Abstract LB-159: A multi-omic study reveals BTG2 as a reliable prognostic marker for early-stage non-small cell lung cancer

Abstract

Abstract Background B-cell translocation gene 2 (BTG2), which functions as a tumor suppress gene, has been reported to be involved in several cancers. However, no study has focused on its role in lung cancer progression or prognosis. We aimed to investigate the role of BTG2 in early-stage non-small cell lung cancer (NSCLC) survival. Patients and methods This study included 1,230 early-stage (1-2) surgically treated NSCLC patients with methylation and expression data from five international cohorts. We built a prognostic model based on methylation. Then, we explored BTG2 expression and NSCLC survival in 3,038 cases, including the above-mentioned cohorts as well as 17 extended public datasets by meta-analysis. Further, we integrated the clinical information, expression, and methylation to build an integration model and evaluated its prediction ability for 5-year survival. Results Three risk CpG probes (cg01798157, cg06373167, cg23371584) were associated with overall survival. The prognostic model could distinguish patient survival in the four cohorts [hazard ratio (HR) range, 1.51 to 2.21] and the independent validation set (HR = 1.85). In the expression analysis, BTG2 acted as a tumor-suppress gene in each cohort (HR range, 0.28 to 0.68). A meta-analysis showed high BTG2 expression was associated with better survival (HR = 0.61, 95%CI: 0.54-0.68). The three CpG probes were all negatively correlated with BTG2 expression. Additionally, the integration model showed a better prediction ability in the training set [area under the curve (AUC) = 0.78] and the validation set (AUC = 0.77).
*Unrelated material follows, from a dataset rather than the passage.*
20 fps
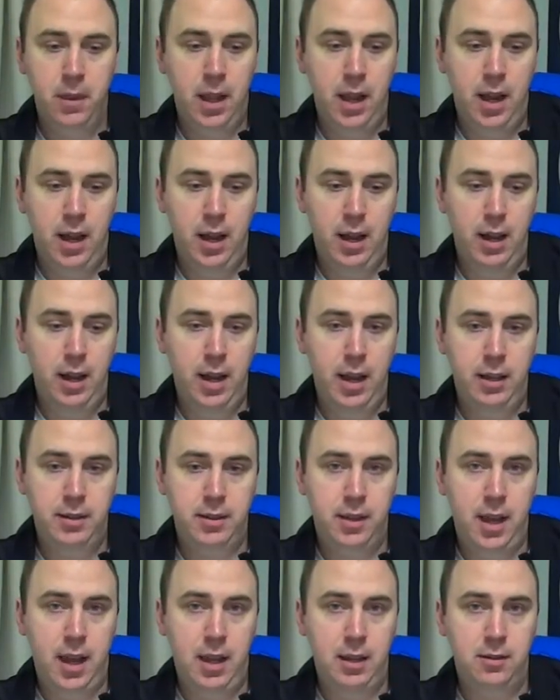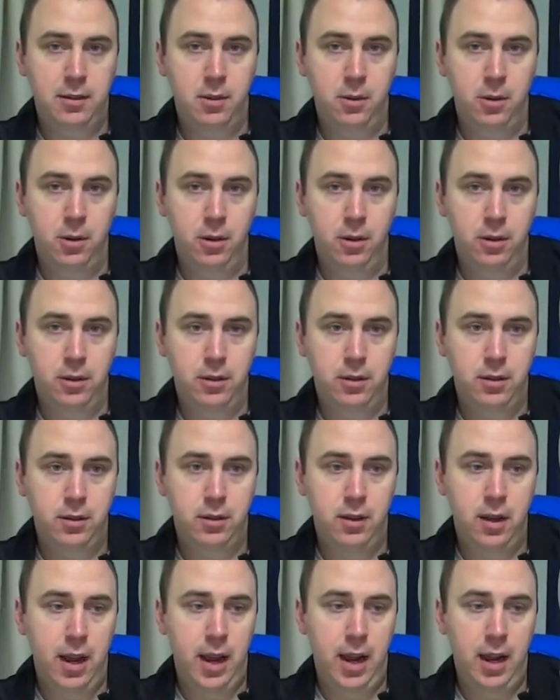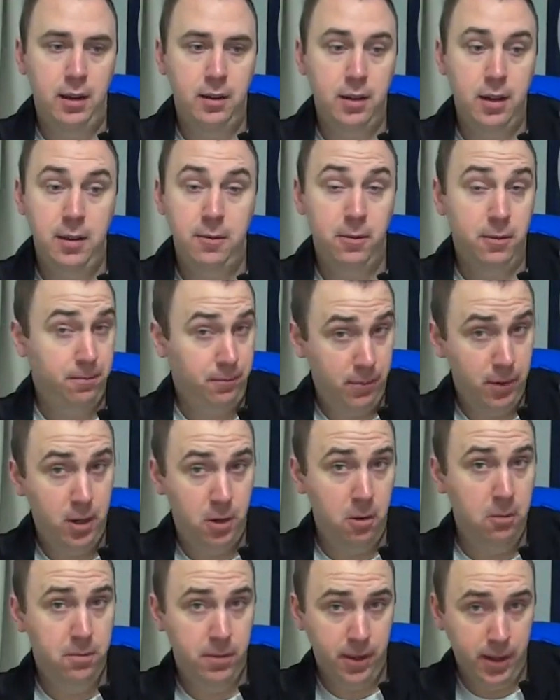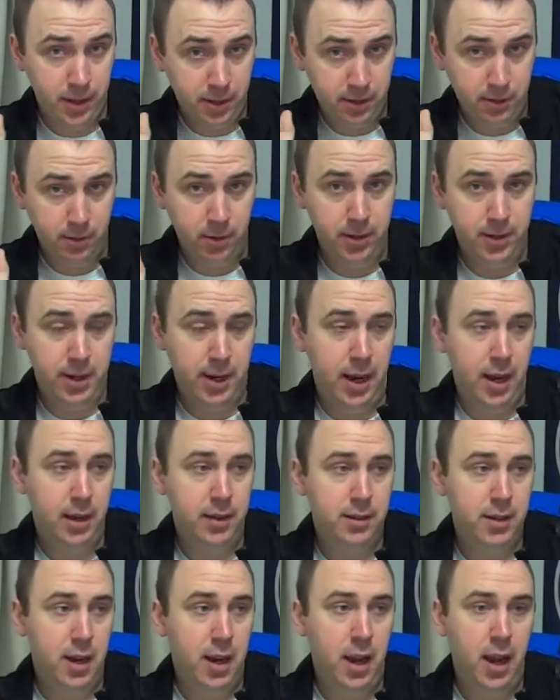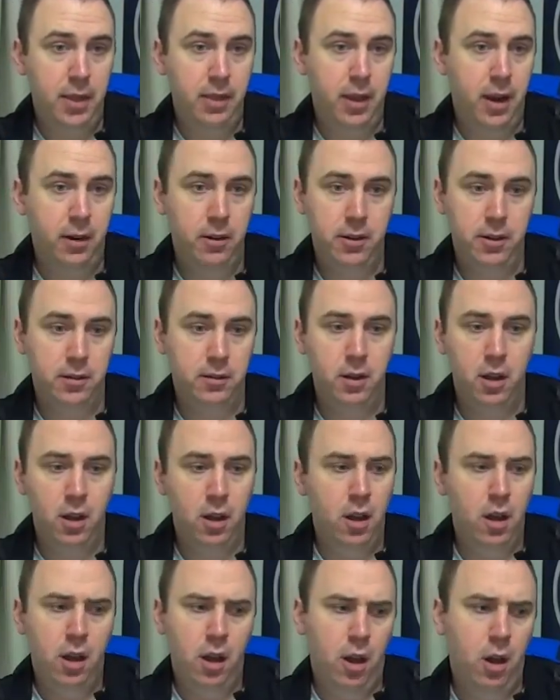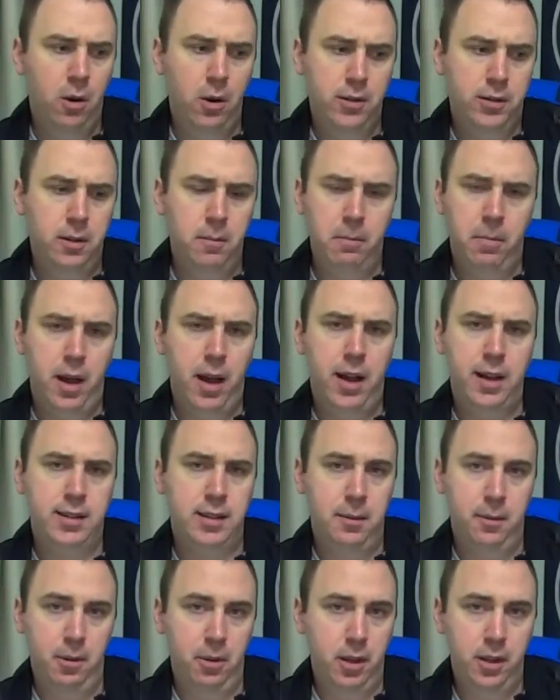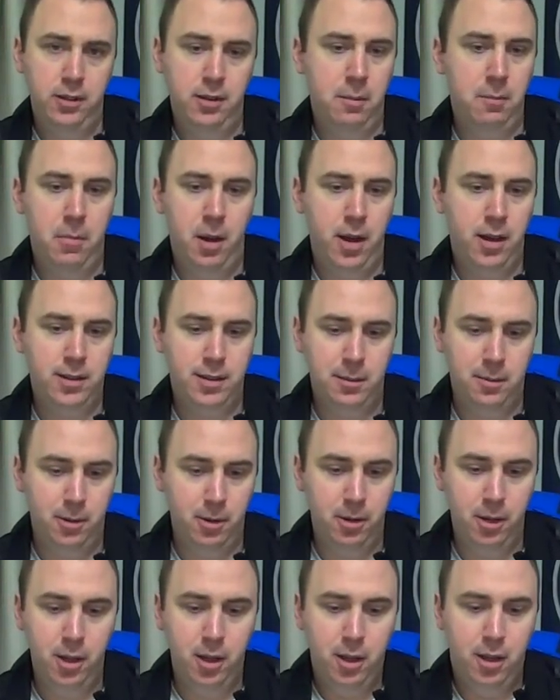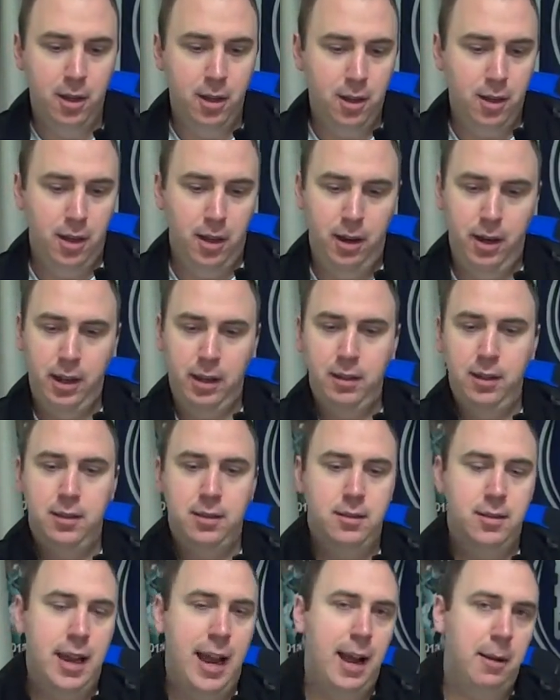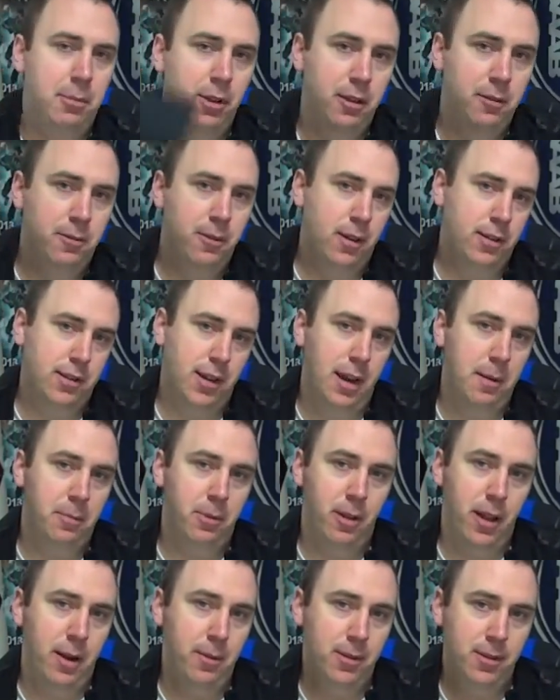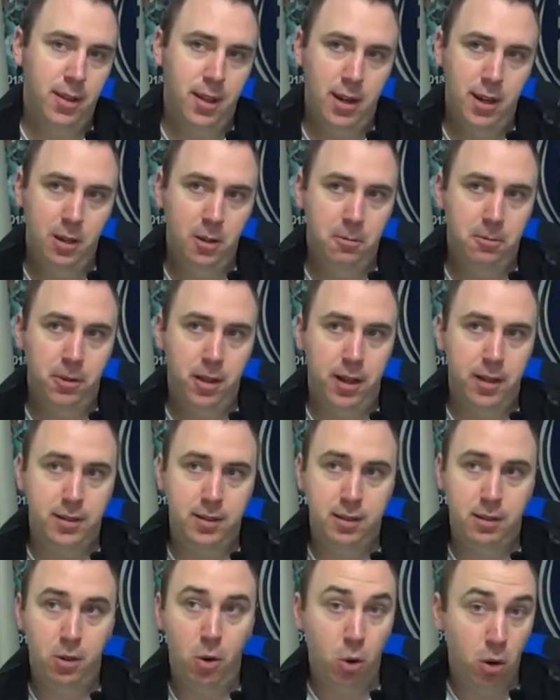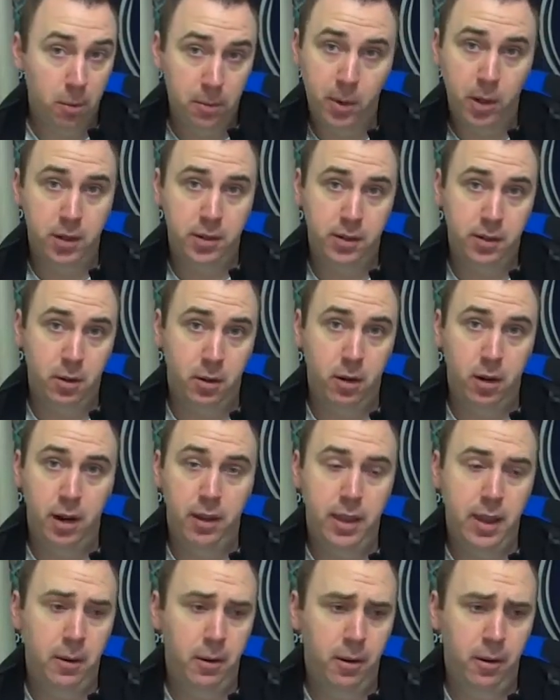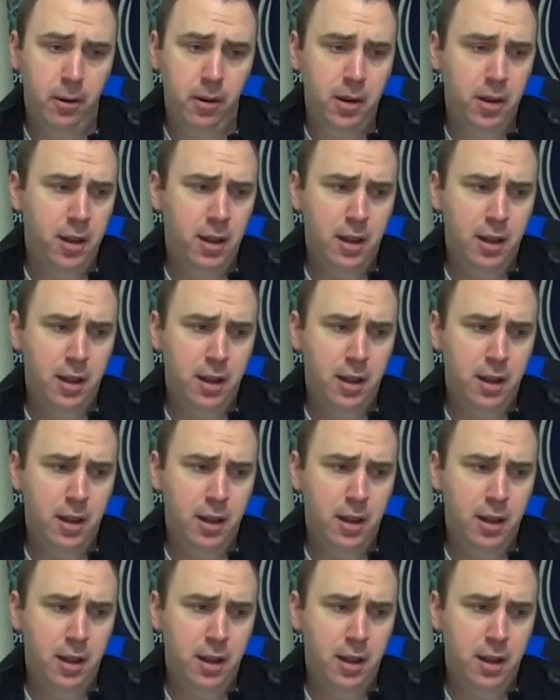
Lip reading: SK stores and even U Plus stores, I gotta say, and they're just, oh, it's impossible, it's impossible. Like this tablet, for example, I was at a U Plus corporate store and they were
The integrated signature showed a better predictive ability among cases with adjuvant therapy (AUC = 0.85). In addition, 17 miRNAs including miR-21 and miR-23a were associated with BTG2 expression and survival. Conclusions: methylation and integrated prognostic signatures of BTG2 are stable and reliable biomarkers for early-stage NSCLC. These markers may have new applications for appropriate clinical adjuvant trials and personalized treatments in the future. Citation Format: Sipeng Shen, Li Su, Ruyang Zhang, Elizabeth Loehrer, Michael Lanuti, Nancy Diao, David Christiani. A multi-omic study reveals BTG2 as a reliable prognostic marker for early-stage non-small cell lung cancer [abstract]. In: Proceedings of the American Association for Cancer Research Annual Meeting 2018; 2018 Apr 14-18; Chicago, IL. Philadelphia (PA): AACR; Cancer Res 2018;78(13 Suppl):Abstract nr LB-159.